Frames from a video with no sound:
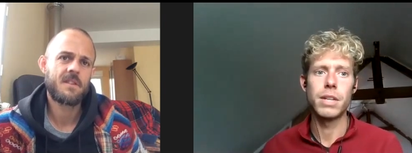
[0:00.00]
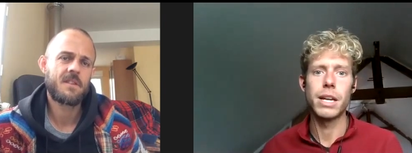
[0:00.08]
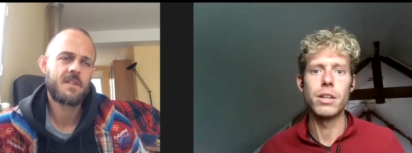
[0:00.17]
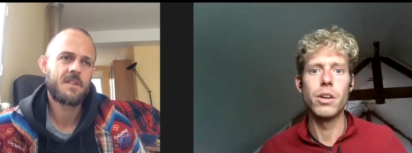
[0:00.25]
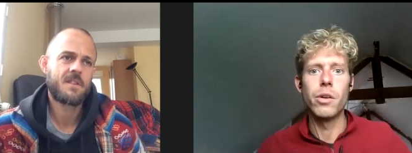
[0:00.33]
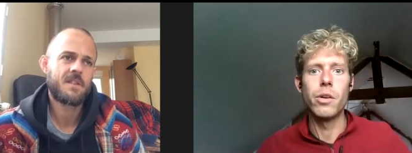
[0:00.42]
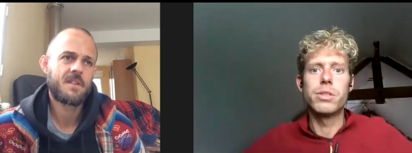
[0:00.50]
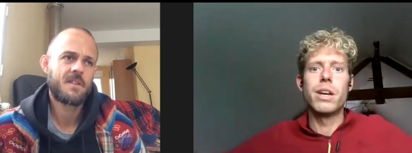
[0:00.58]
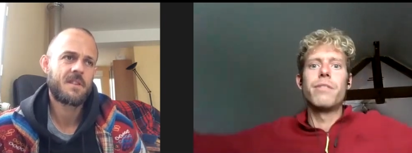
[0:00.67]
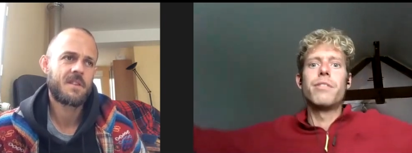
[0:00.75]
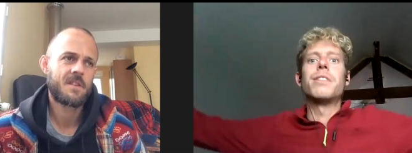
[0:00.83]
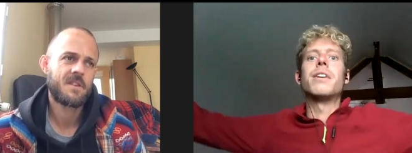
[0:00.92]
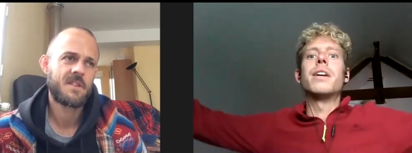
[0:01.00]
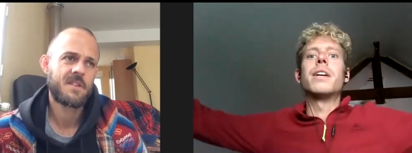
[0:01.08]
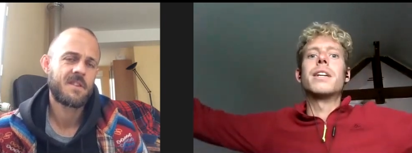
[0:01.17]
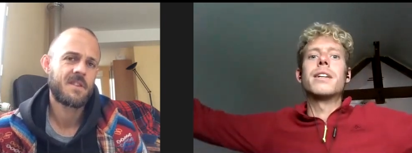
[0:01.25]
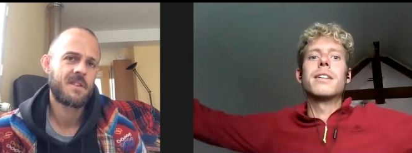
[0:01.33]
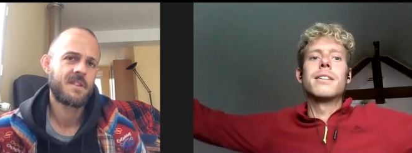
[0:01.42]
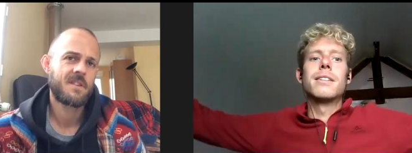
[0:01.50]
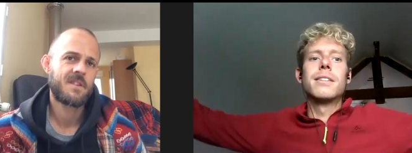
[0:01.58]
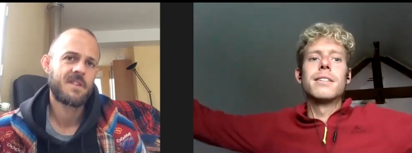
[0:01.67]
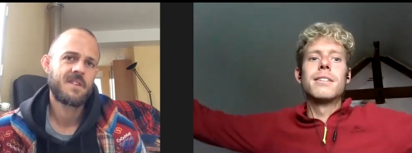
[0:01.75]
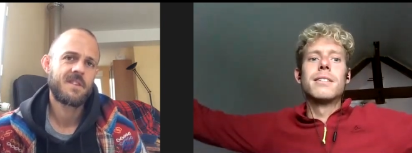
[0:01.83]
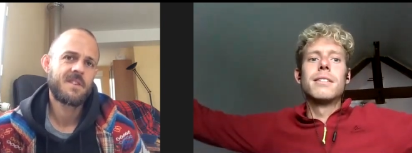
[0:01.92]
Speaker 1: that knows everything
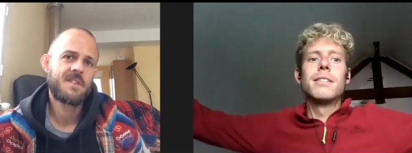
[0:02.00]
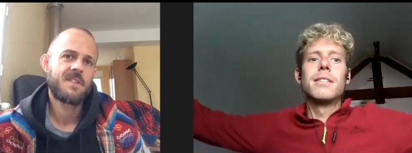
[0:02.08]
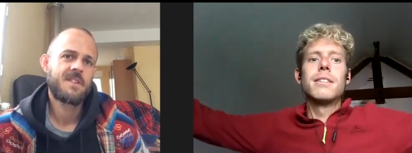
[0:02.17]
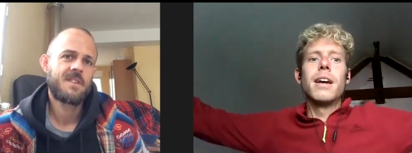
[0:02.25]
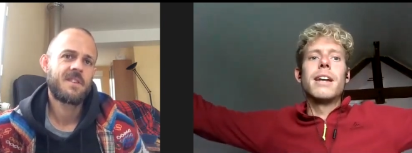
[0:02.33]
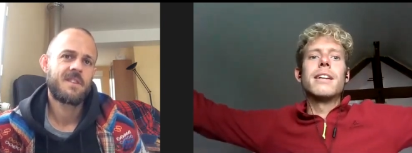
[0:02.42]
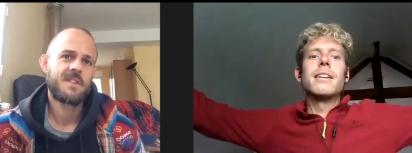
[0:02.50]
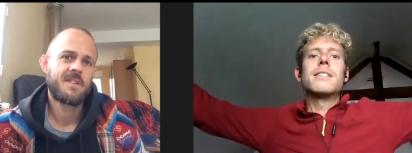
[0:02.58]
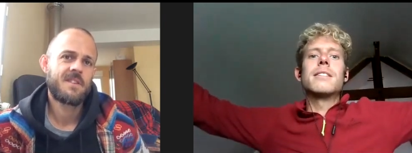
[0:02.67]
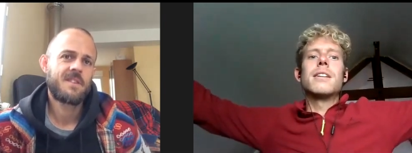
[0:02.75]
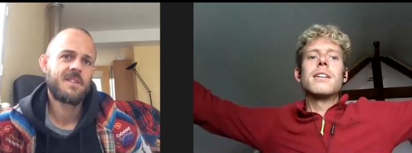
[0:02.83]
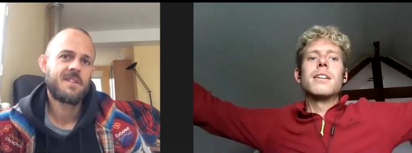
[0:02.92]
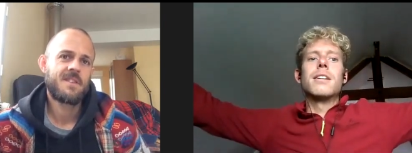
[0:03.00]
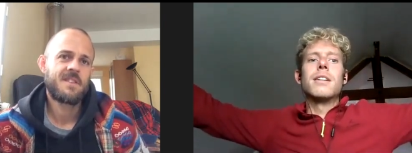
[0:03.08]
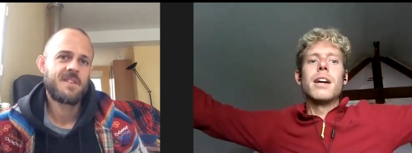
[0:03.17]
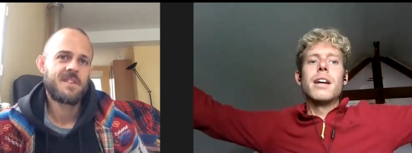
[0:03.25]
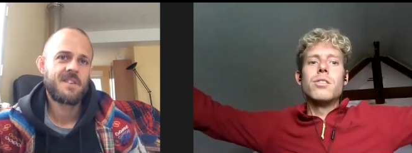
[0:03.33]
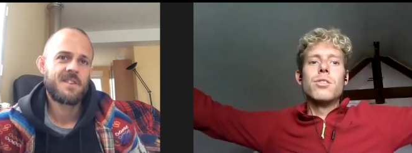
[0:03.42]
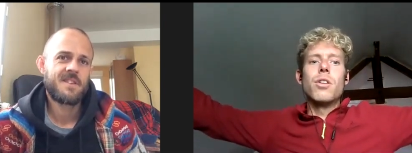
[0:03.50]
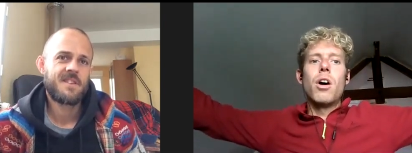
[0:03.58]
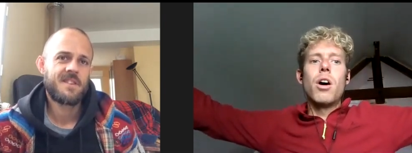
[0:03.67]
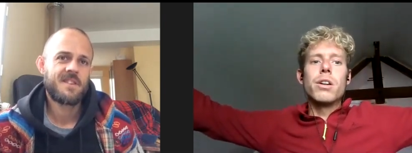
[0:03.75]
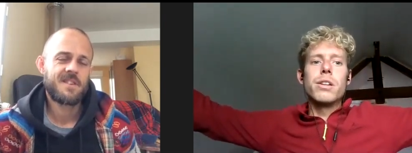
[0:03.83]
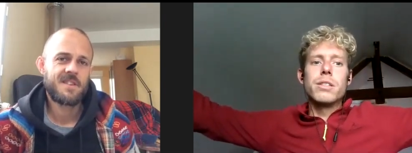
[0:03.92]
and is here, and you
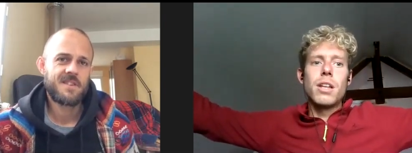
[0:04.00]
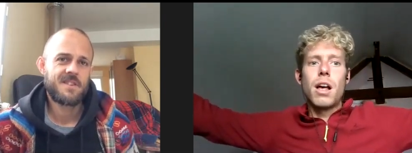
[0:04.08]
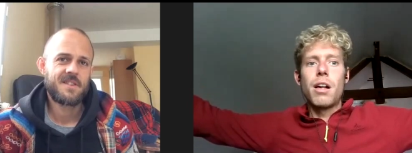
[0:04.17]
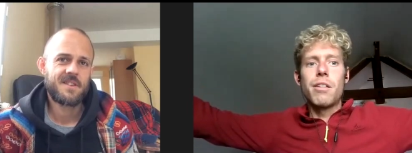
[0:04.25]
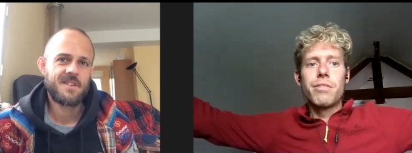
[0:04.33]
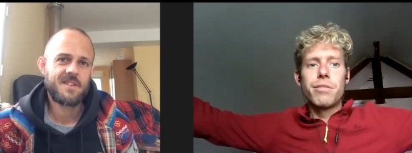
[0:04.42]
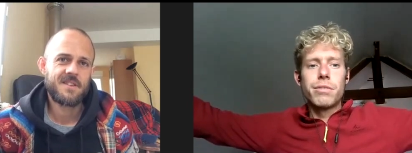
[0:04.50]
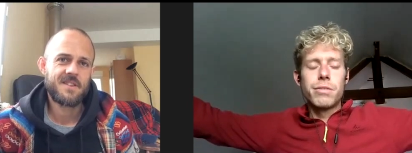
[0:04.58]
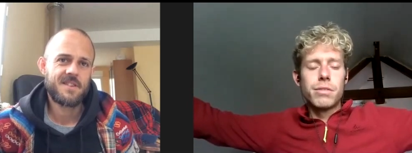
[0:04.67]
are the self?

════

> TASK INSTRUCTIONS
Take the entries above and restate them word for word, minus their images.

> TASK OUTPUT
Frames from a video with no sound:
[0:00.00]
[0:00.08]
[0:00.17]
[0:00.25]
[0:00.33]
[0:00.42]
[0:00.50]
[0:00.58]
[0:00.67]
[0:00.75]
[0:00.83]
[0:00.92]
[0:01.00]
[0:01.08]
[0:01.17]
[0:01.25]
[0:01.33]
[0:01.42]
[0:01.50]
[0:01.58]
[0:01.67]
[0:01.75]
[0:01.83]
[0:01.92]
Speaker 1: that knows everything
[0:02.00]
[0:02.08]
[0:02.17]
[0:02.25]
[0:02.33]
[0:02.42]
[0:02.50]
[0:02.58]
[0:02.67]
[0:02.75]
[0:02.83]
[0:02.92]
[0:03.00]
[0:03.08]
[0:03.17]
[0:03.25]
[0:03.33]
[0:03.42]
[0:03.50]
[0:03.58]
[0:03.67]
[0:03.75]
[0:03.83]
[0:03.92]
and is here, and you
[0:04.00]
[0:04.08]
[0:04.17]
[0:04.25]
[0:04.33]
[0:04.42]
[0:04.50]
[0:04.58]
[0:04.67]
are the self?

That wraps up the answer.